Technology is the religion of the new age. But contrary to the old generation of religions promising a better world just after death, tech-evangelists promise us a better world just a few steps away and sure before the grave!
As they tell us, there’s only one barrier on the way to the technology paradise: There are still so many disconnected people and societies all around the globe. This is the reason that Zuckerberg, Schmidt, Musk and other leaders of technology, always talk about universal access to the web as one of the fundamental human rights in the digital age.
As a technology-lover but a non-believer in these too-optimistic views, I was never convinced the technology itself can be a liberating tool for human.
I’ve always considered the technology at its best as a new evolutionary tool. Every evolutionary tool will provide us with new possibilities. But as evolution is blind in its nature, it bundles construction and destruction together to find the best way toward the next stage of the development.
With all these pre-assumptions, sure it was delightful for me to see the Andrew Keen‘s new book titled: The Internet Is Not The Answer.
His book could be considered in the category of the other internet critics like Nicholas Carr and Ethan Zuckerman. But reading the book, felt like talking with a traditional left-winger economist.

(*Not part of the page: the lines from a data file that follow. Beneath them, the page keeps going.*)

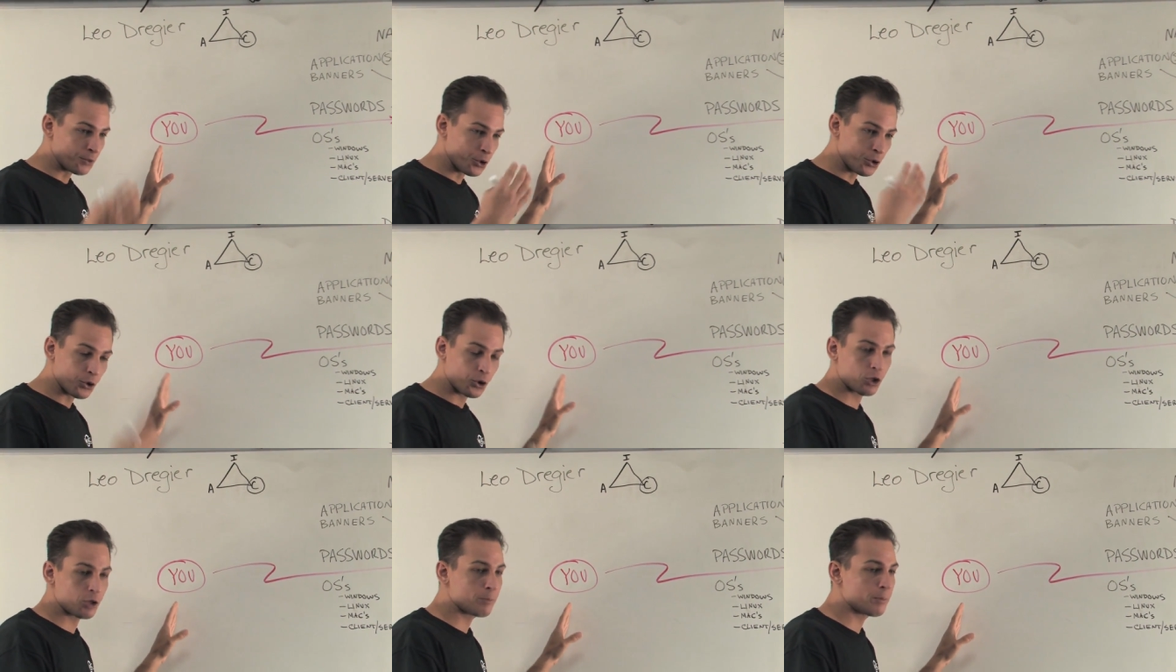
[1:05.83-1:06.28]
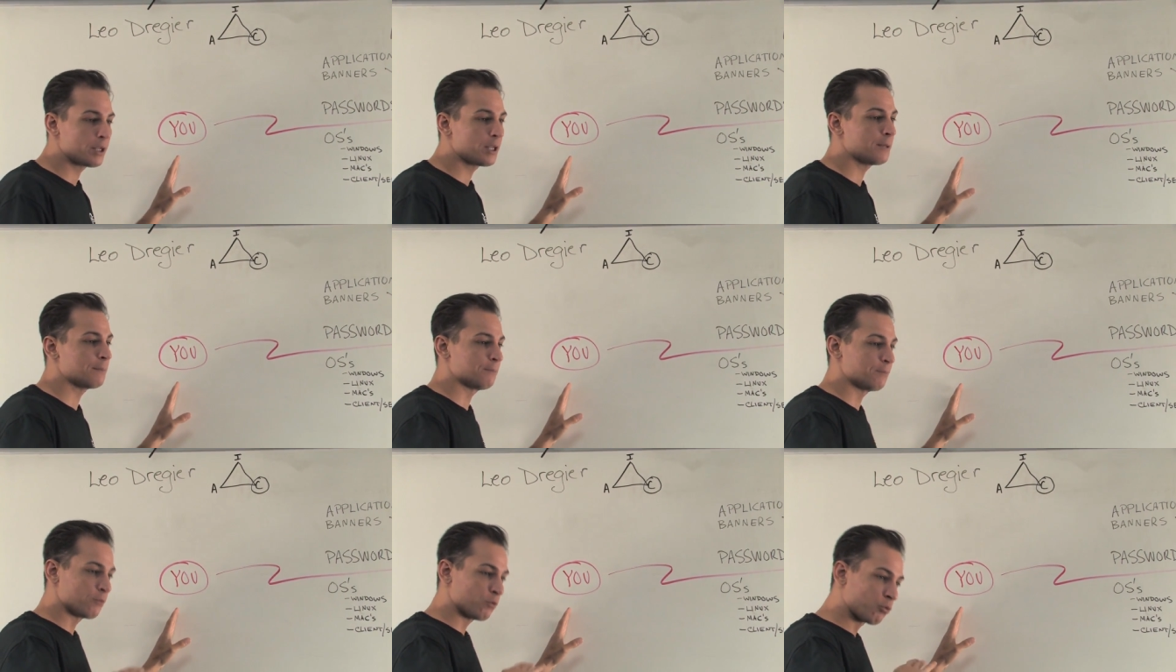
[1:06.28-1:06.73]
you're going to
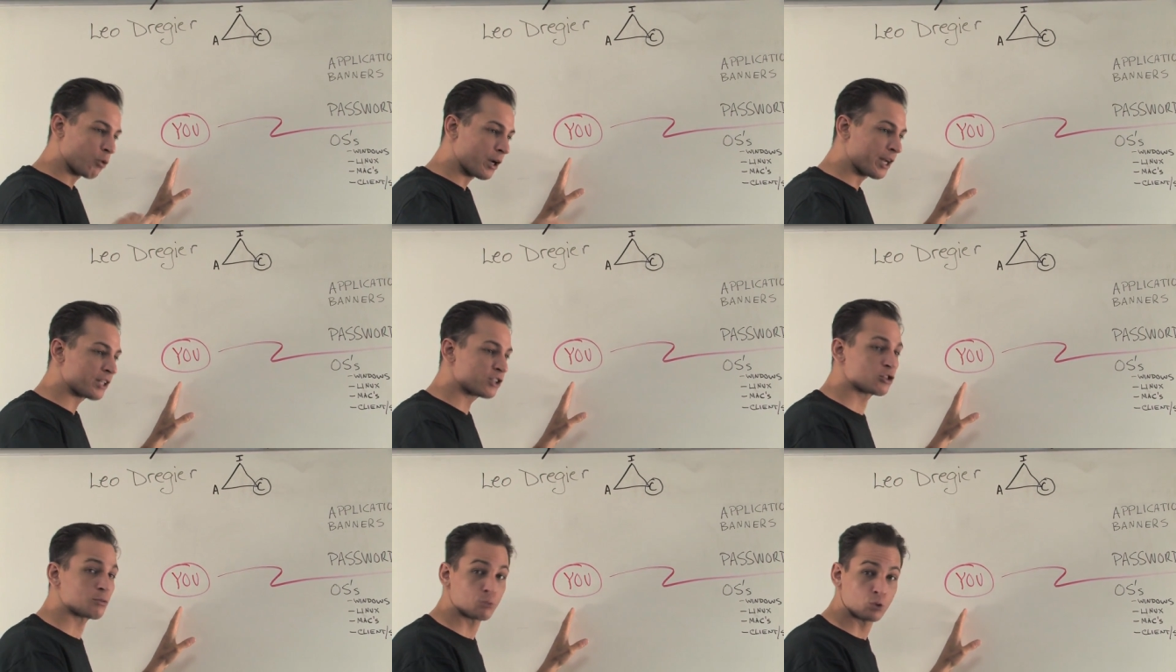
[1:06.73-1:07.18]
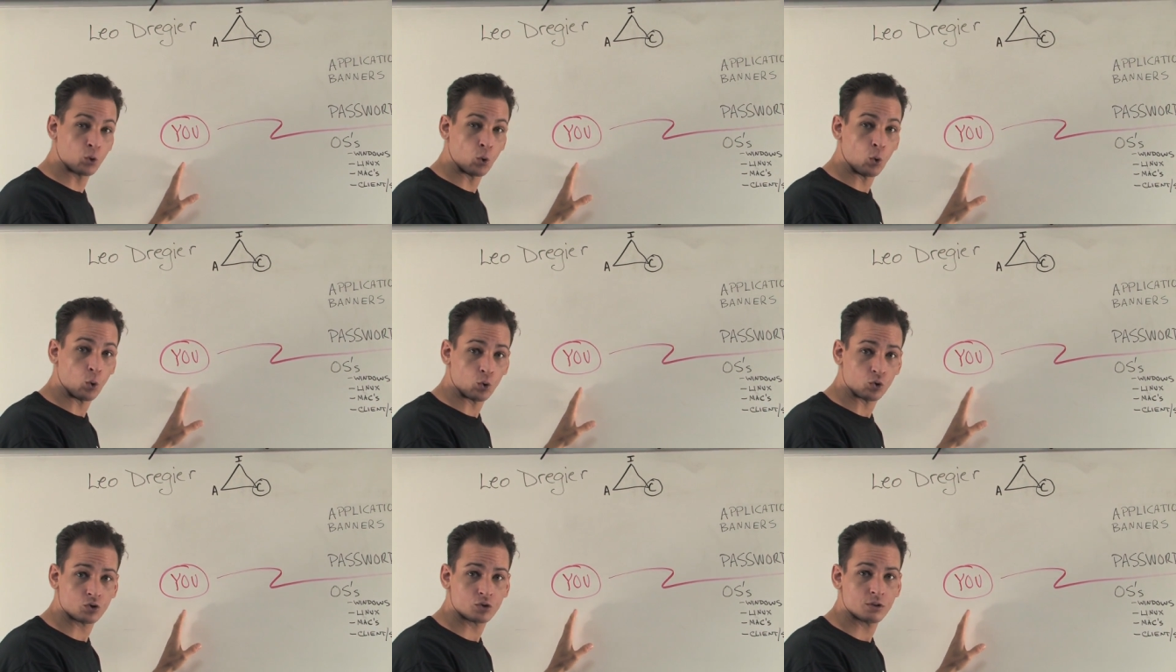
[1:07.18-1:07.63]
be running some
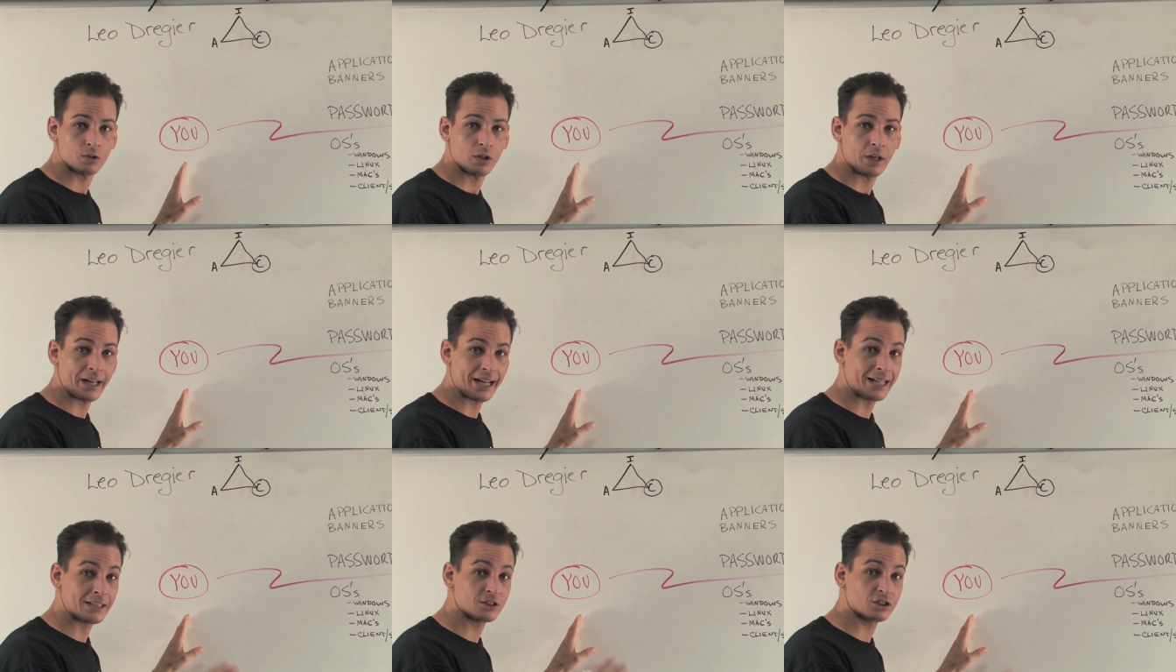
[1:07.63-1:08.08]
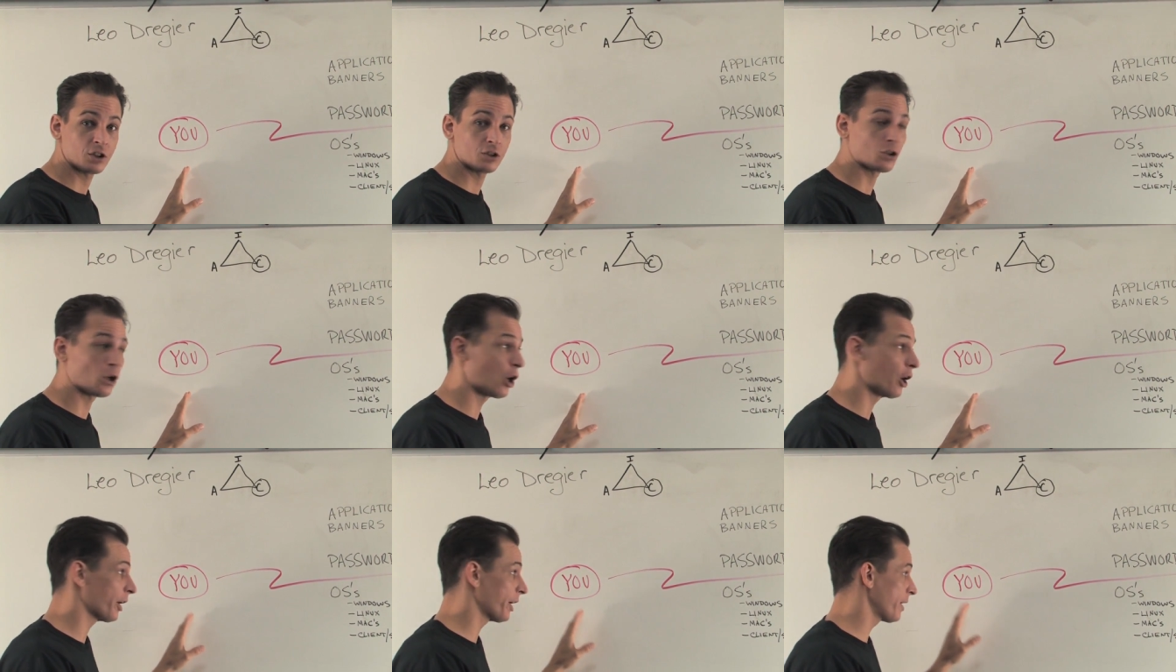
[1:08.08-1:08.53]
tools against the
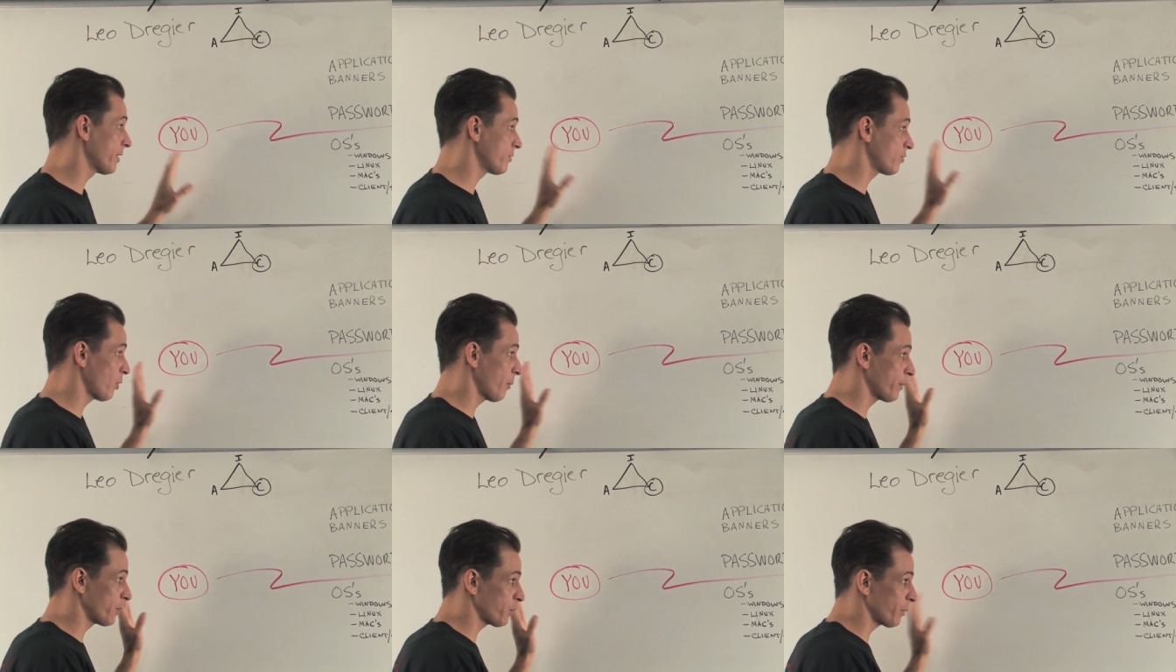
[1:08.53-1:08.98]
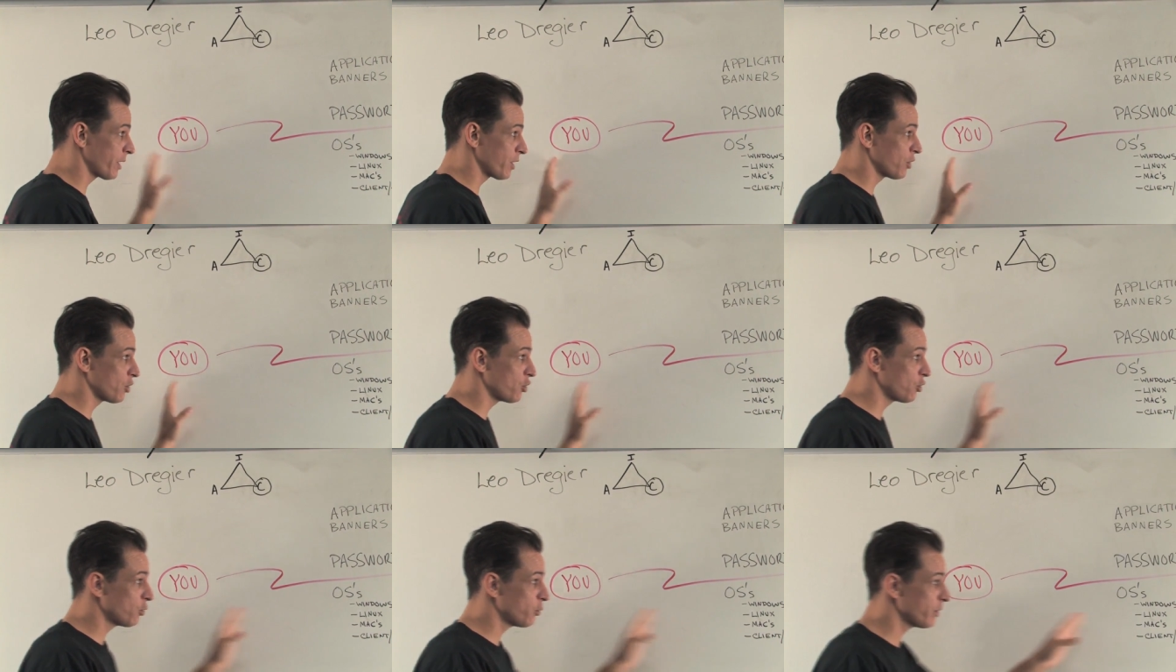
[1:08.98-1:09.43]
target. So between
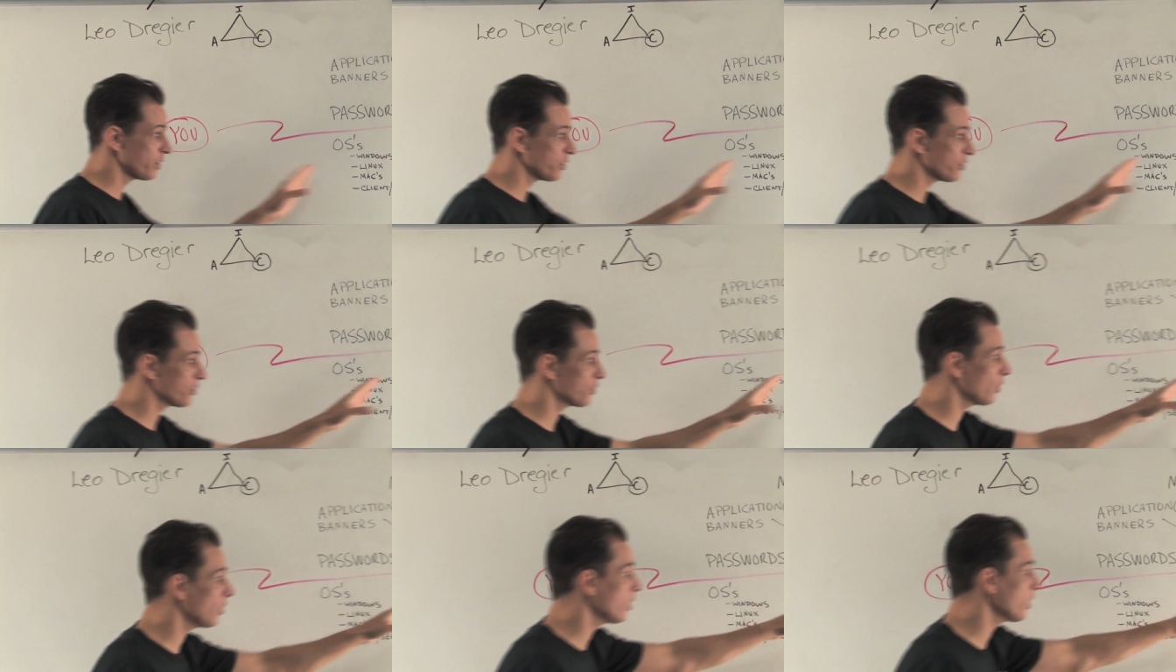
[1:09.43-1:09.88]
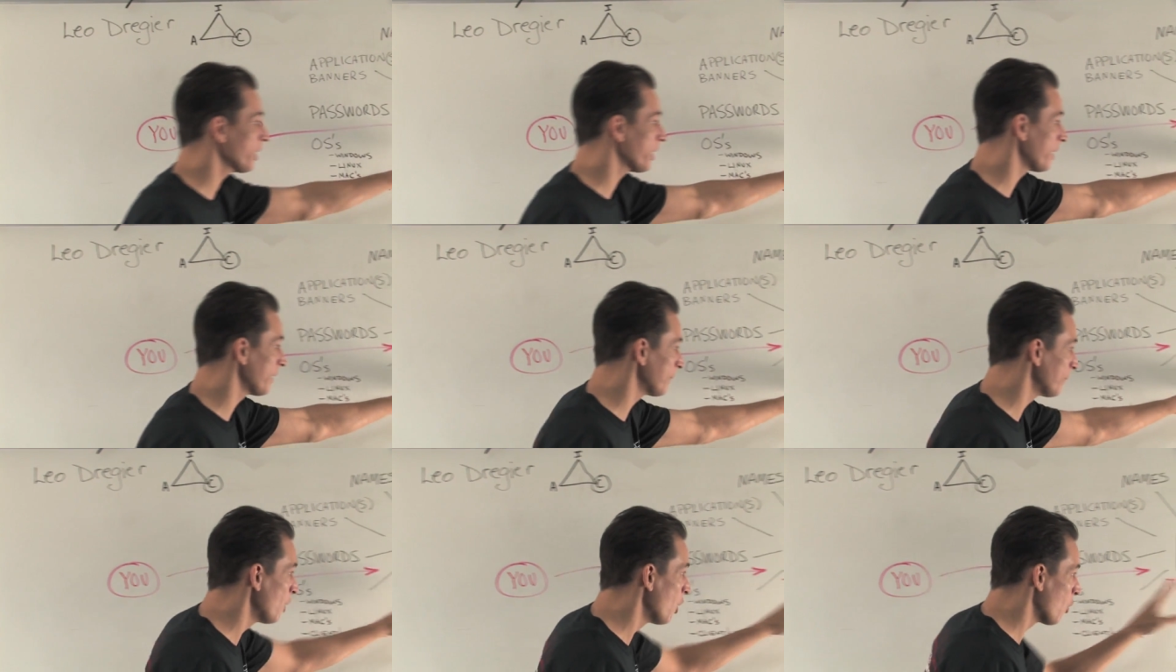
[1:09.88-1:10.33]
you and your
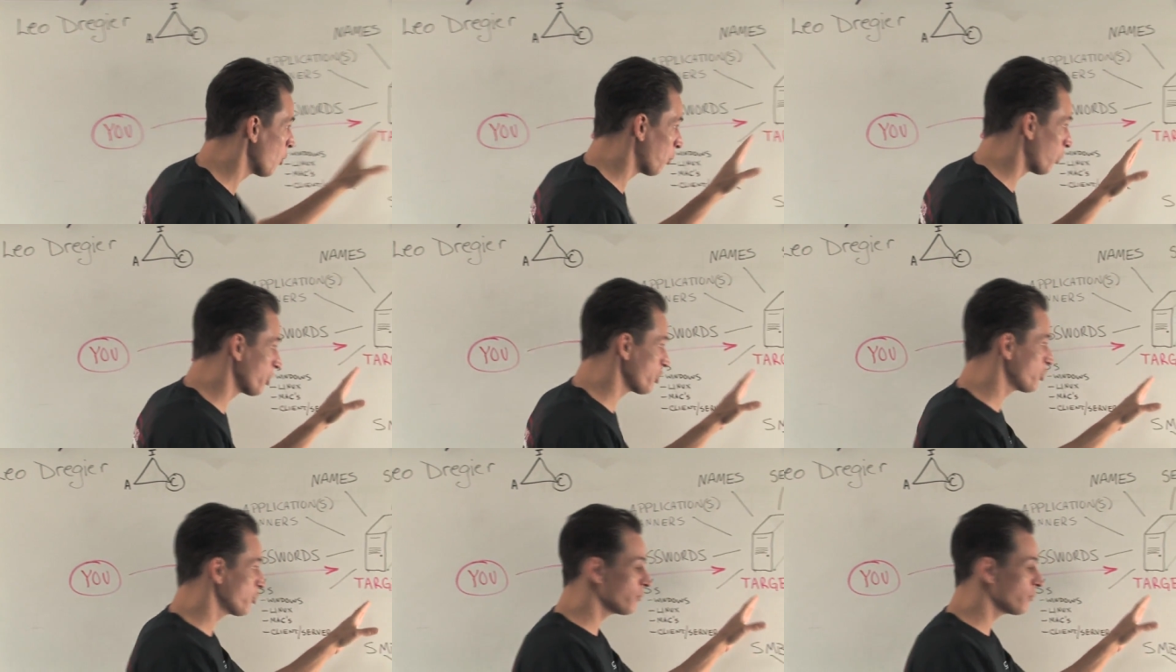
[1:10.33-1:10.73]
target, once you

Besides discussing so many facets of the new digital era such as user tracking and data collection and behavioral analysis, the main emphasis of the book is about the effects of this new wave on the current economy. The spirit of the book would remind you of the times when the first robots were installed in the factories and many analysts and futurists were talking about a robotic apocalypse and the future world with no room for the jobless workers.
Yes. As he states many times in his book, an open decentralized technology will not be naturally translated into a less hierarchical or unequal society. But this equal classless society has never been our expectation from the digital technology and the web.
Here’s the main statement of Andrew Keen: The internet is not the answer to our problems. It’s even cause of many of them.
I still like the title of his book: The internet is not the answer. But it’s not even the central question. It’s a tool. It’s a very small mutation for human gene and now as John Perry Barlow says humans are able to experience a real spiritual experience without the necessity of sacrificing their hearts and souls for the old age temples.
Every advancement of the technology, including internet, are just extensions of the hands and minds of the humans and nothing more.
There’s no inherent positive promise or negative consequence in the web or any other technology. Sure there are always extremist ideas about every new tool or technology. Some will try to convince us that we are on the road to hell and some others will promise us the paradise.
But as there is no target point to reach for, every new tool would help our species to adapt itself to the environment better than before and nothing more. Although this adaptation would not be free and painless.